I tried - because the function is analytic, it is path independent - $ \lim_{{R}\to{\infty}} \int_{R}^{0}f(z)dz = f(0) - f(R) $. Not promising.

What I can sort of see, might be to paramerterize $ z= Re^{\frac{2 \pi i}{n}}, dz=e^{\frac{2 \pi i}{n}}dR $ and then find $ \lim_{{R}\to{\infty}} e^{\frac{2 \pi i}{n}} \int_{0}^{R}\frac{dR}{1+R^ne^{2 \pi i}}$ but thats no better than the original problem. A hint on the approach would be very helpful, thanks

Answer 1

It might be instructive just to walk through the entire process. So, to that end here we go.

First, we note on the closed contour $C$, we can parameterize the three connected contours $C_1$, $C_2$, and $C_3$ as follows:

On $C_1$, we are on the real axis and have $z=t$ and $dz=dt$, where $t$ starts at $0$ and ends at $R$.

On $C_2$, we are on a circular arc with $z=Re^{it}$ and $dz=iRe^{it}dt$, where $t$ starts at $0$ and ends at $2\pi/n$.

On $C_3$, we are on a straight line segment with $z=e^{i2\pi/n}\,t$ and $dz=e^{i2\pi/n}\,dt$, where $t$ starts at $R$ and ends at $0$.

---

Now that we have our parameterizations, let's proceed to evaluate the integral contributions to each. First, as $R\to \infty$ the contribution to the closed contour integral from the integration over the circular arc $C_2$ vanishes.
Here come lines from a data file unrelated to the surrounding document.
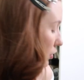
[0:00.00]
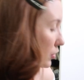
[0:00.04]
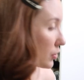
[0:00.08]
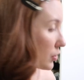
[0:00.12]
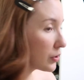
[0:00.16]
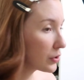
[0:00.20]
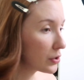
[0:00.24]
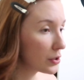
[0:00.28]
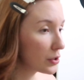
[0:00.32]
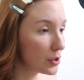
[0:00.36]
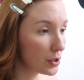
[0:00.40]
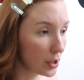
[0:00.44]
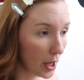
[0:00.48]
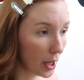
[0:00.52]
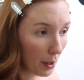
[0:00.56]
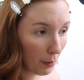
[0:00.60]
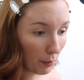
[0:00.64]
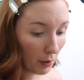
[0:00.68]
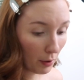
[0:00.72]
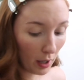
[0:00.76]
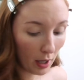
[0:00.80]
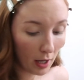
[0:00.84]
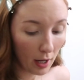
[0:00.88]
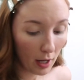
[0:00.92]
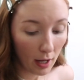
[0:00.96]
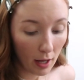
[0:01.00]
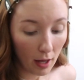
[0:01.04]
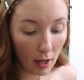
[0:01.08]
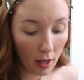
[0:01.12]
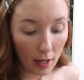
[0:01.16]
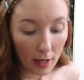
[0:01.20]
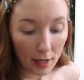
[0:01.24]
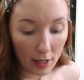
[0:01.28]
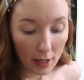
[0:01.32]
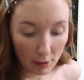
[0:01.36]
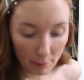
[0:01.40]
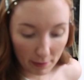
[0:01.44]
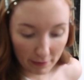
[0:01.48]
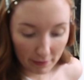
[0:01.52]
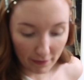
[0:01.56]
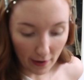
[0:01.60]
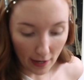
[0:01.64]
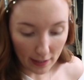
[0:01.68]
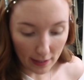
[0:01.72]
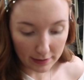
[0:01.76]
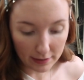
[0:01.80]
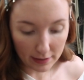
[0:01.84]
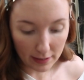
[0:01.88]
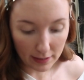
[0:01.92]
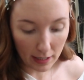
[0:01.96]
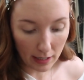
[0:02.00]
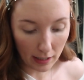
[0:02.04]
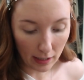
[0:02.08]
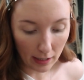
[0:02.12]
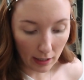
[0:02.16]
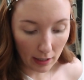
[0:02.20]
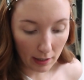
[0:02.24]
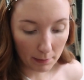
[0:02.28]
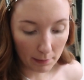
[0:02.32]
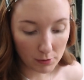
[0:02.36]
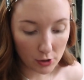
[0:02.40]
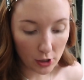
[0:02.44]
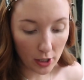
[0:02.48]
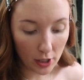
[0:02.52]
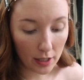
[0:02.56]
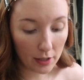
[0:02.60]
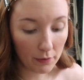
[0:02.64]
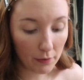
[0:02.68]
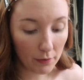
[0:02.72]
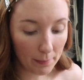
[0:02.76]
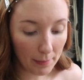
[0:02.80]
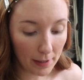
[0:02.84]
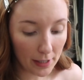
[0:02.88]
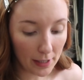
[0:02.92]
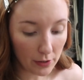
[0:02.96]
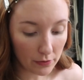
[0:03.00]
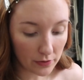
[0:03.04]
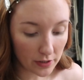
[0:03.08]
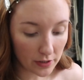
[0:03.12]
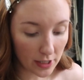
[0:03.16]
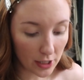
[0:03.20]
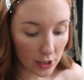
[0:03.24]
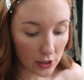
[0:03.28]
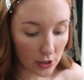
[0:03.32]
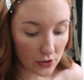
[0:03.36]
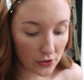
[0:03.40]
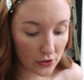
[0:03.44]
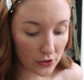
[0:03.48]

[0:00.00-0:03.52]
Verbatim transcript: So intermittent fasting, I'm trying to read my notes here.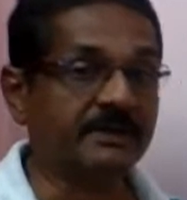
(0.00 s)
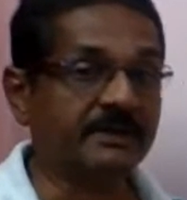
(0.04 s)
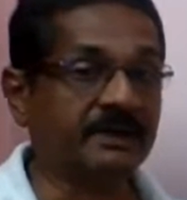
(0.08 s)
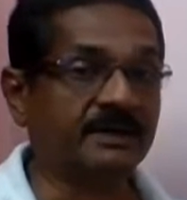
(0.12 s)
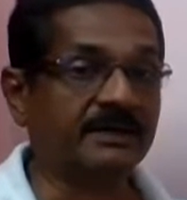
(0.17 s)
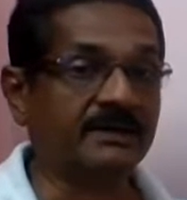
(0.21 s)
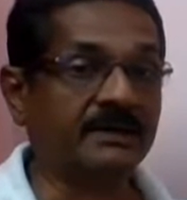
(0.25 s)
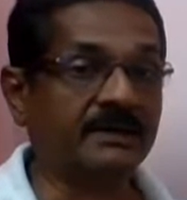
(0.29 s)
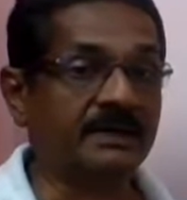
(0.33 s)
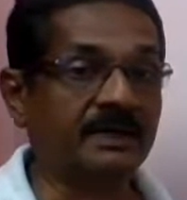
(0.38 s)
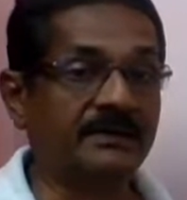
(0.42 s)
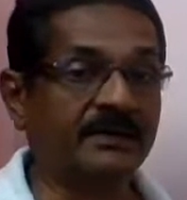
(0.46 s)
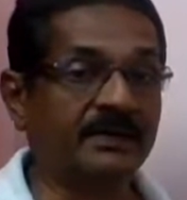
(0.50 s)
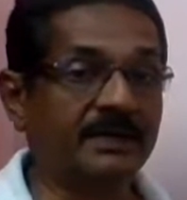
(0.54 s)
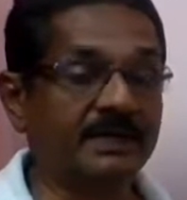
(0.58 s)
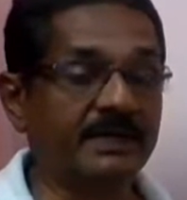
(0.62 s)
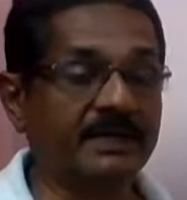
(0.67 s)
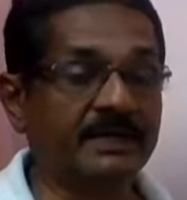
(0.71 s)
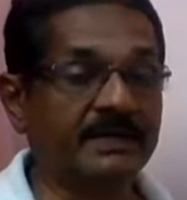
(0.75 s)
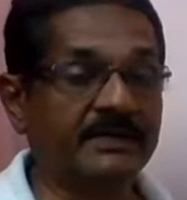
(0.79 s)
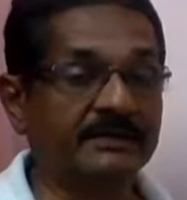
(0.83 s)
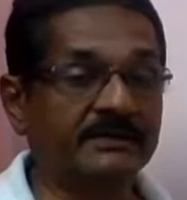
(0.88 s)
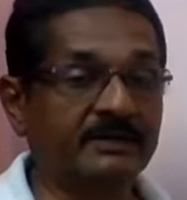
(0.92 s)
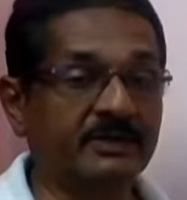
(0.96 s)

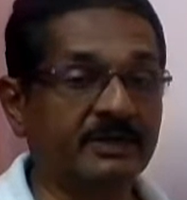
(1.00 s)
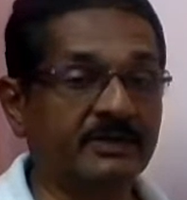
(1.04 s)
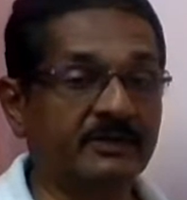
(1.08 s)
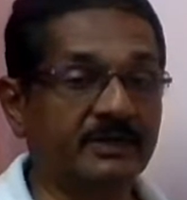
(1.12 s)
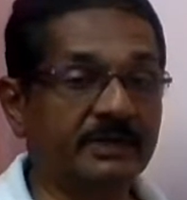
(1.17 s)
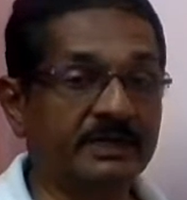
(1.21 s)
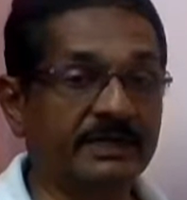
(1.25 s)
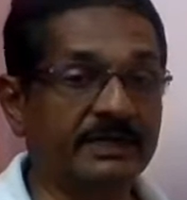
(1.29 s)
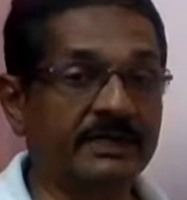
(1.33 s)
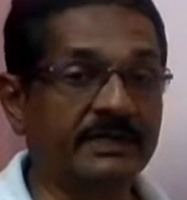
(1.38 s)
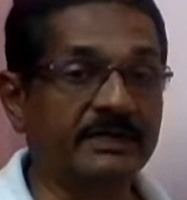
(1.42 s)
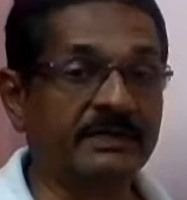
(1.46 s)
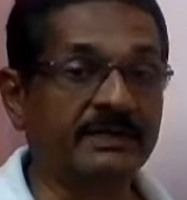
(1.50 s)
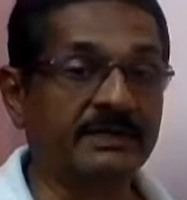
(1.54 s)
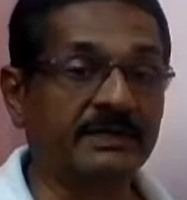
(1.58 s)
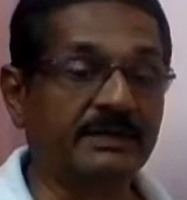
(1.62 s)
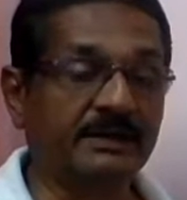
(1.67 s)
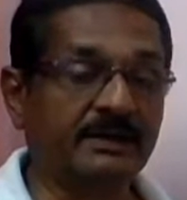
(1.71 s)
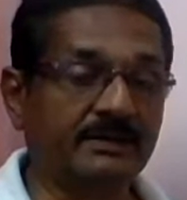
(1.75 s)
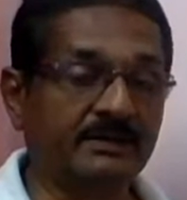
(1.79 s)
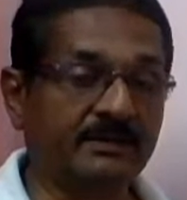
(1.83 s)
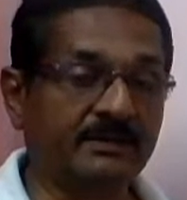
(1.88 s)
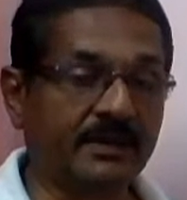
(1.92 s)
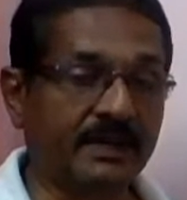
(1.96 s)
appearing and solving the
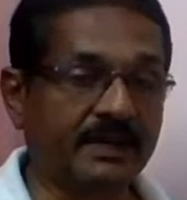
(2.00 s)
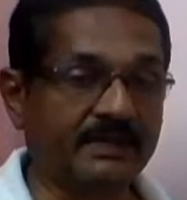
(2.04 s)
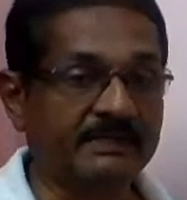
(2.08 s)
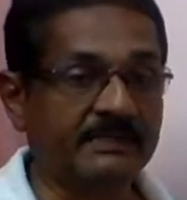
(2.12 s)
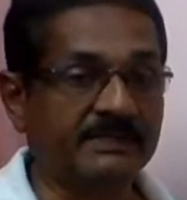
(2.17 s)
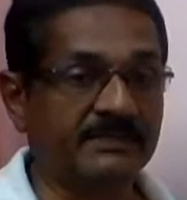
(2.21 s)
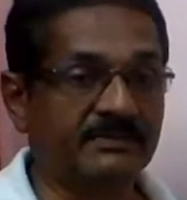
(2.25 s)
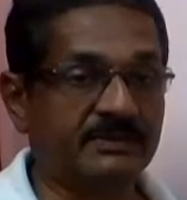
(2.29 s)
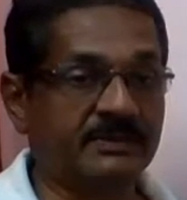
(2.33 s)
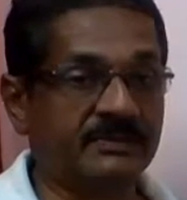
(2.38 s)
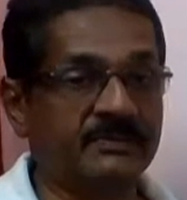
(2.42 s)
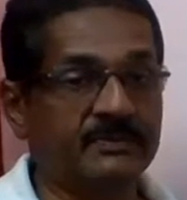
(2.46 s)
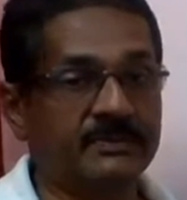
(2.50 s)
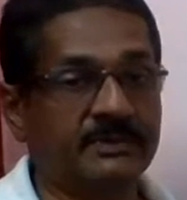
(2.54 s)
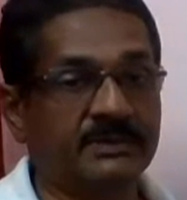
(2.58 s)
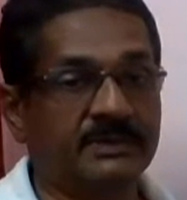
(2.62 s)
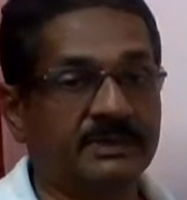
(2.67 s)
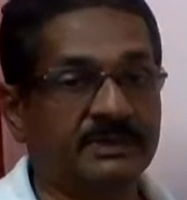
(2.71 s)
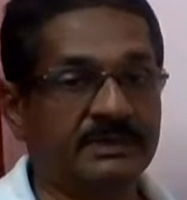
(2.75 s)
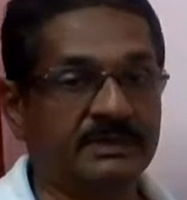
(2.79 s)
maximum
To see this, we write

$$\begin{align} \left|\int_0^{2\pi/n}\frac{1}{1+R^ne^{int}}iRe^{it}dt\right|&\le\int_0^{2\pi/n}\frac{1}{|1+R^ne^{int}|}Rdt\\\\ &\le\int_0^{2\pi/n}\frac{1}{R^n-1}Rdt\\\\ &= \frac{2\pi}{n}\frac{R}{R^n-1}\\\\ &\to 0 \end{align}$$

as $R\to \infty$, for integer $n>1$.

---

Having evaluated the integral over $C_2$ as zero, we must have that the sum of the contributions of integrations over $C_1$ and $C_3$ must equal $2\pi i$ times the residue of the function $\frac{1}{1+z^n}$ at the single enclosed pole at $z=e^{i\pi/n}$. Therefore, we have that

$$\begin{align} \int_0^{\infty}\frac{1}{1+t^n}dt+\int_{\infty}^{0}\frac{1}{1+t^n}e^{i2\pi/n}dt&=(1-e^{i2\pi/n})\int_0^{\infty}\frac{1}{1+x^n}\,dx\\\\ &=2\pi i \text{Res}\left(\frac{1}{1+z^n},z=e^{i\pi/n}\right) \end{align}$$

The residue from the single enclosed pole is given by

$$\begin{align} \text{Res}\left(\frac{1}{1+z^n},z=e^{i\pi/n}\right)&=\lim_{z\to e^{i\pi/n}}\frac{(z-e^{i\pi/n})}{1+z^n}\\\\ &=\lim_{z\to e^{i\pi/n}}\frac{1}{nz^{n-1}}\\\\ &=\frac{1}{-ne^{-i\pi/n}} \end{align}$$

---

Finally, putting it all together, we find that

$$\int_0^{\infty}\frac{1}{1+x^n}dx=\frac{-2\pi i}{ne^{-i\pi/n}}\frac{1}{1-e^{i2\pi/n}}=\frac{\pi/n}{\sin(\pi/n)}$$

as expected!